**WORK TASK**. Reproduce the data below in full and to the letter, images excepted.

Collected data entries:
- - - - - - -

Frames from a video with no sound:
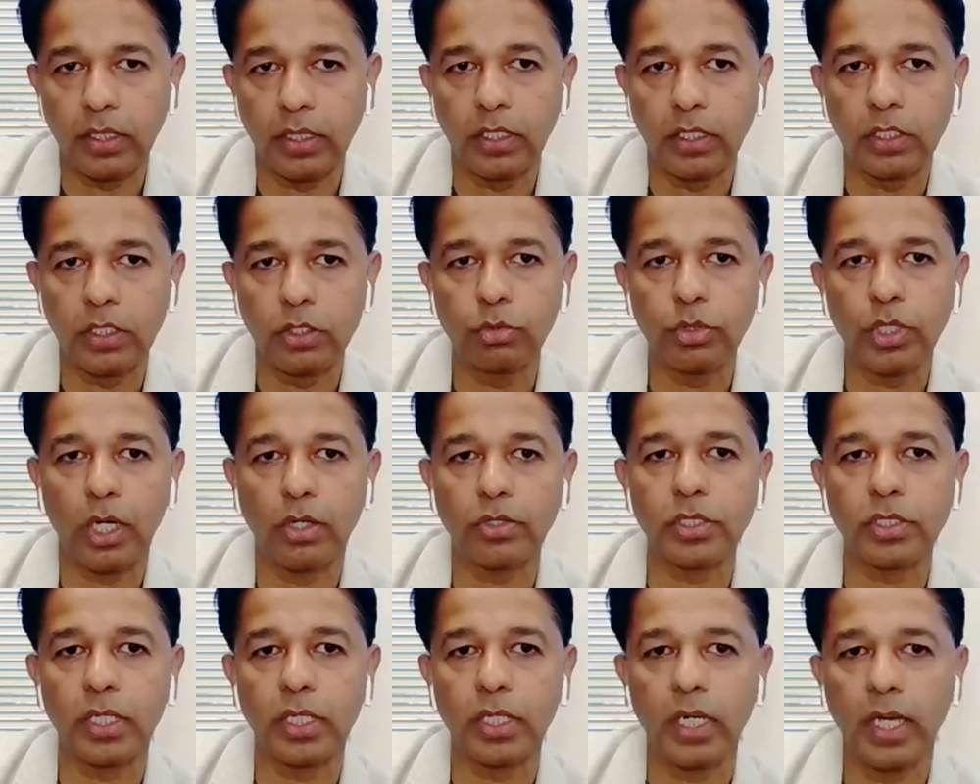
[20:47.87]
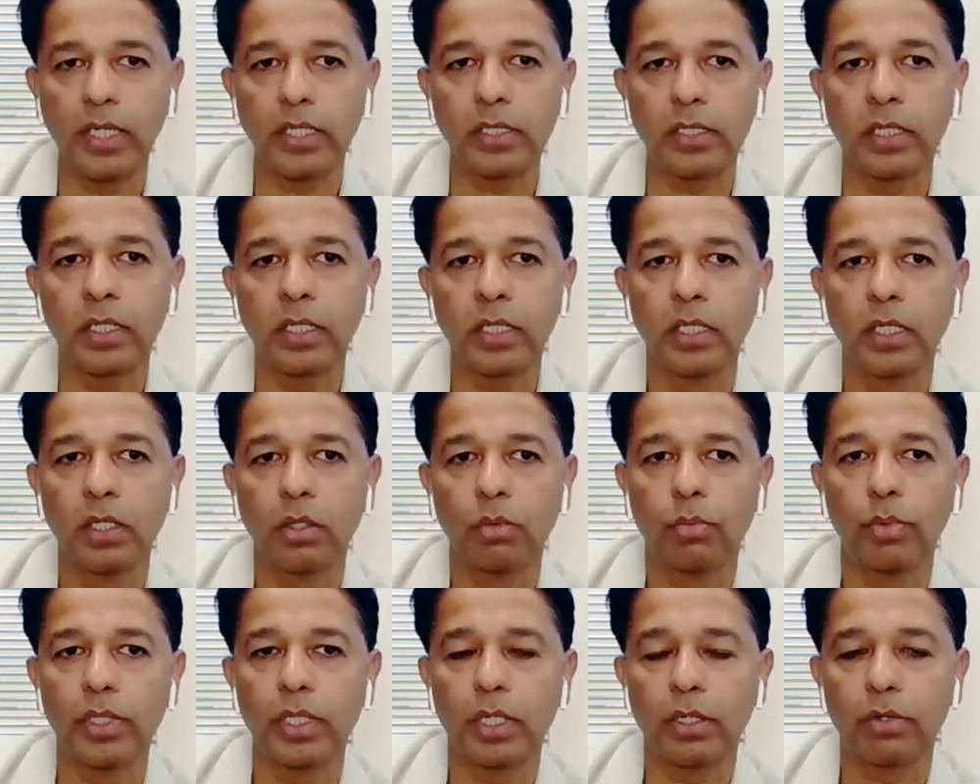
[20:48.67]
In 2008,
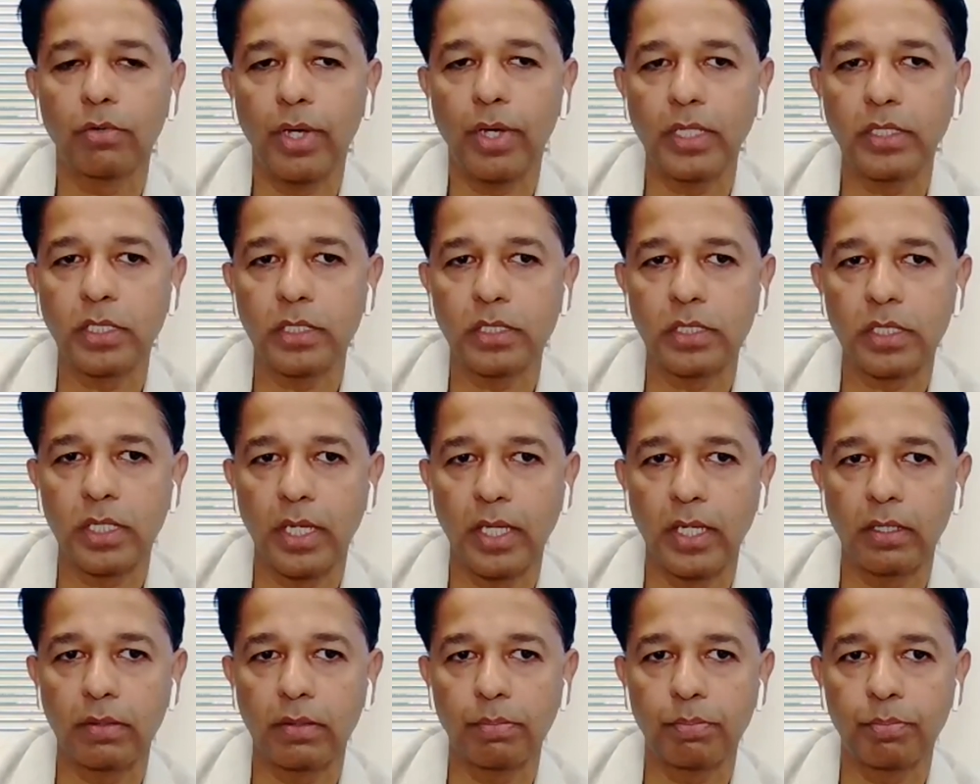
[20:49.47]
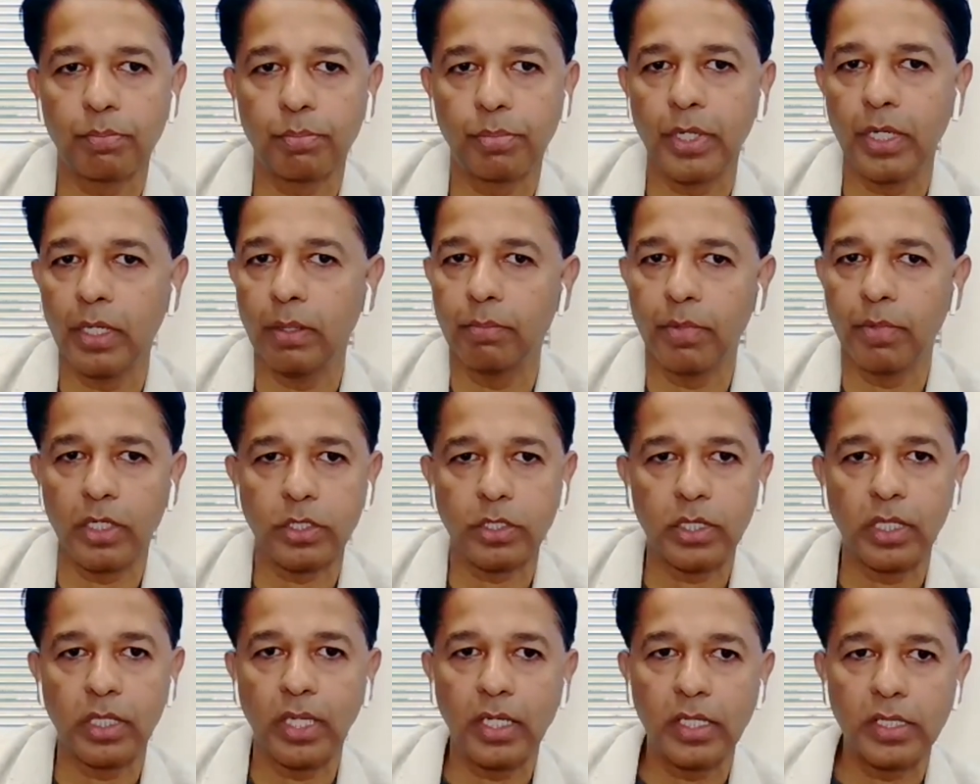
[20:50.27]
when the crisis hit, pretty
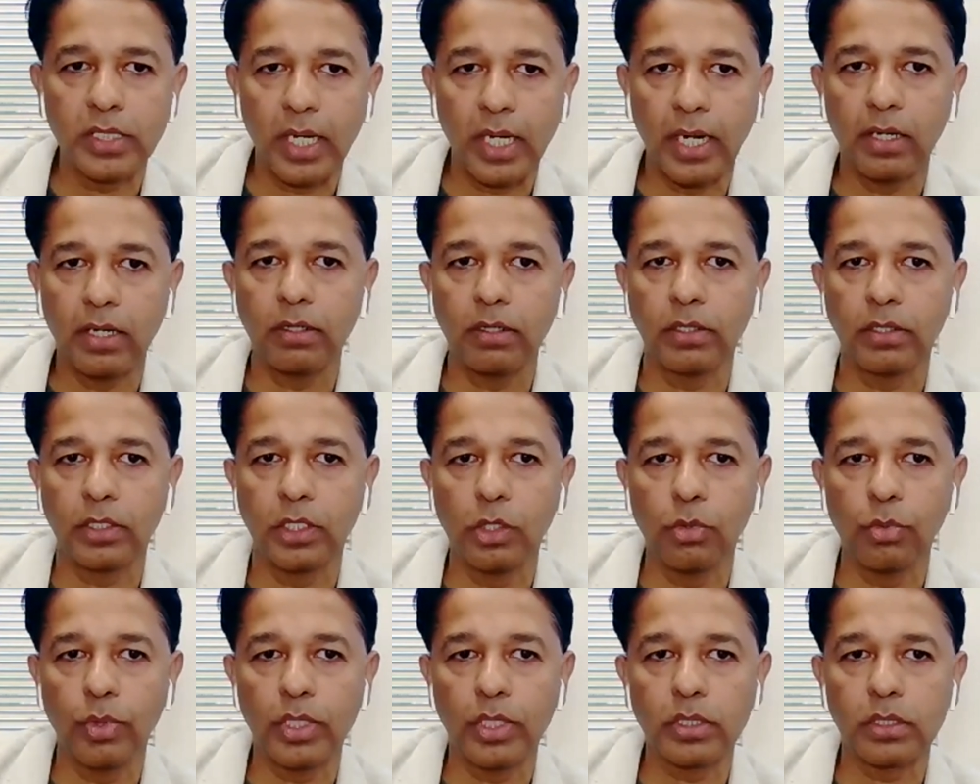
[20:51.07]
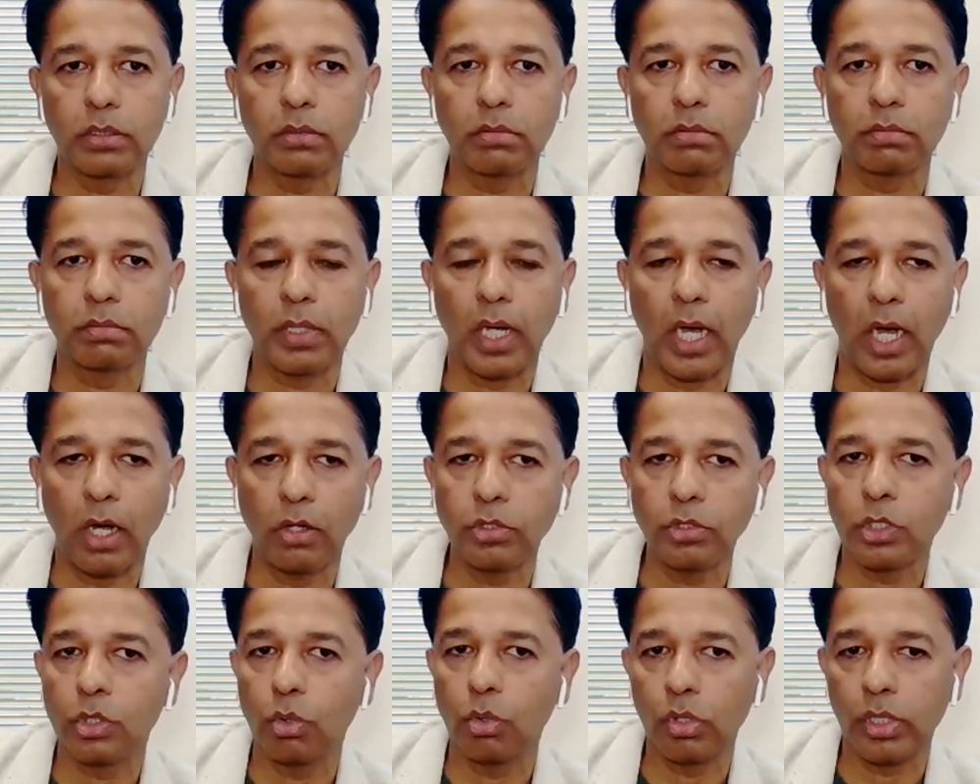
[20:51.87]
much the entire US
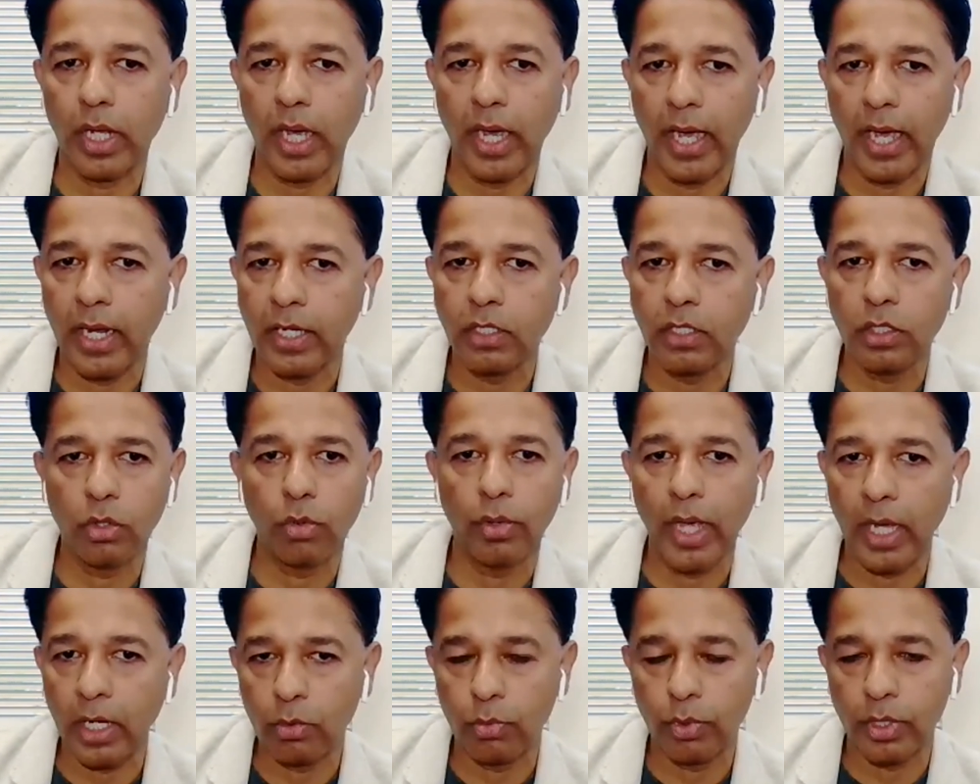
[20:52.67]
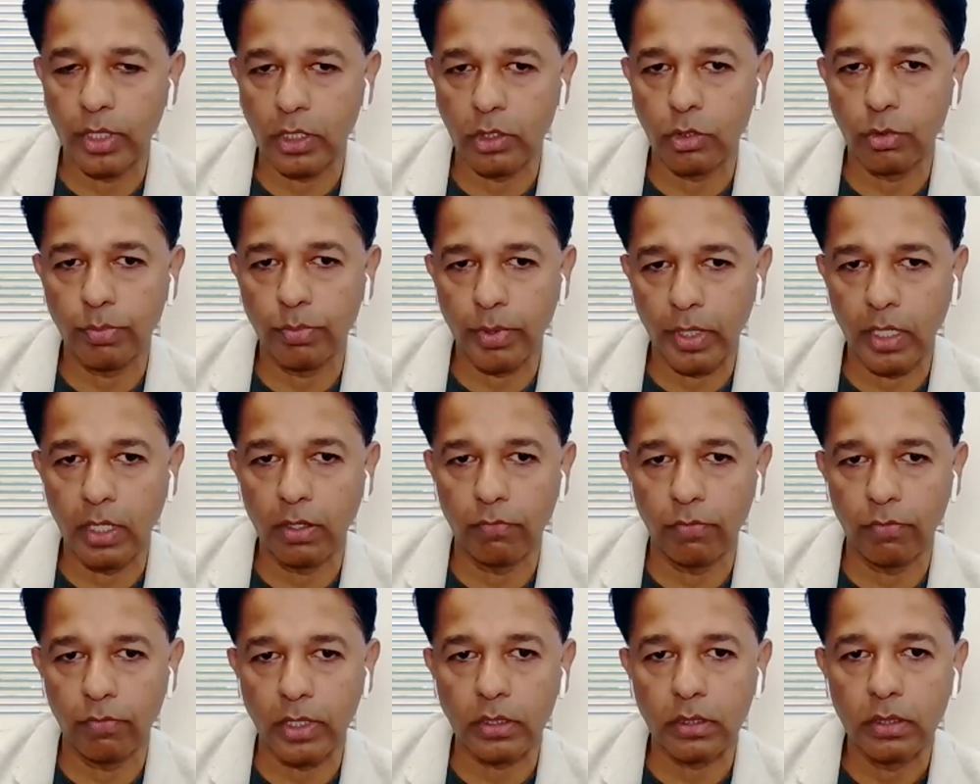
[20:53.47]
household had no equity to
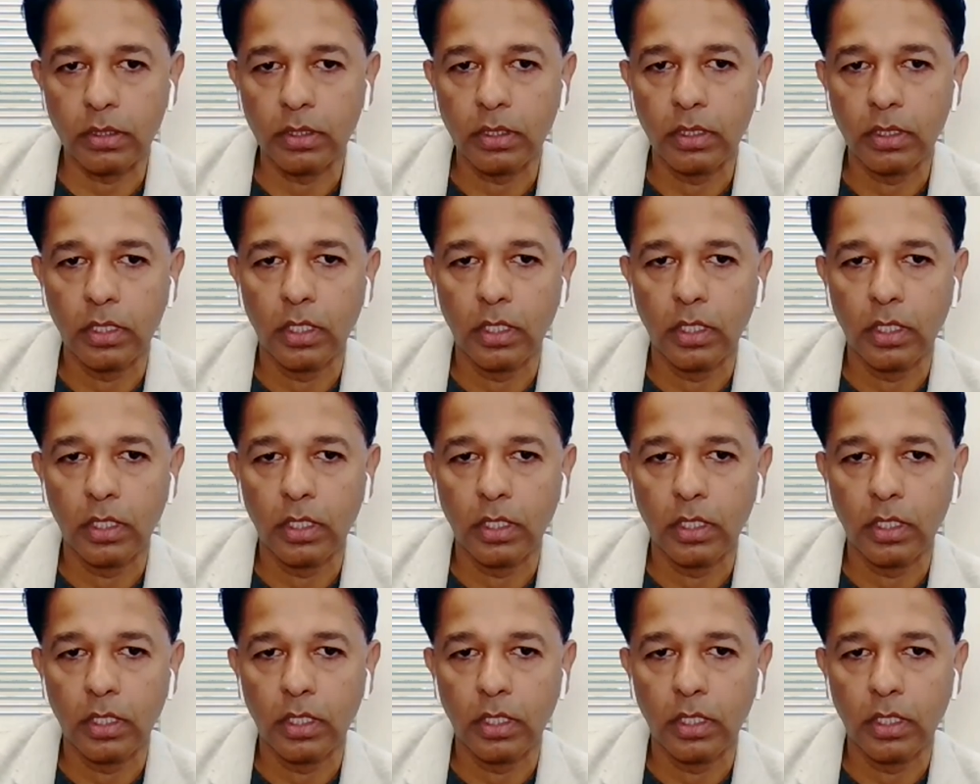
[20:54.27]
begin with.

- - - - - - -

**EXERCISE ANSWER**.
Frames from a video with no sound:
[20:47.87]
[20:48.67]
In 2008,
[20:49.47]
[20:50.27]
when the crisis hit, pretty
[20:51.07]
[20:51.87]
much the entire US
[20:52.67]
[20:53.47]
household had no equity to
[20:54.27]
begin with.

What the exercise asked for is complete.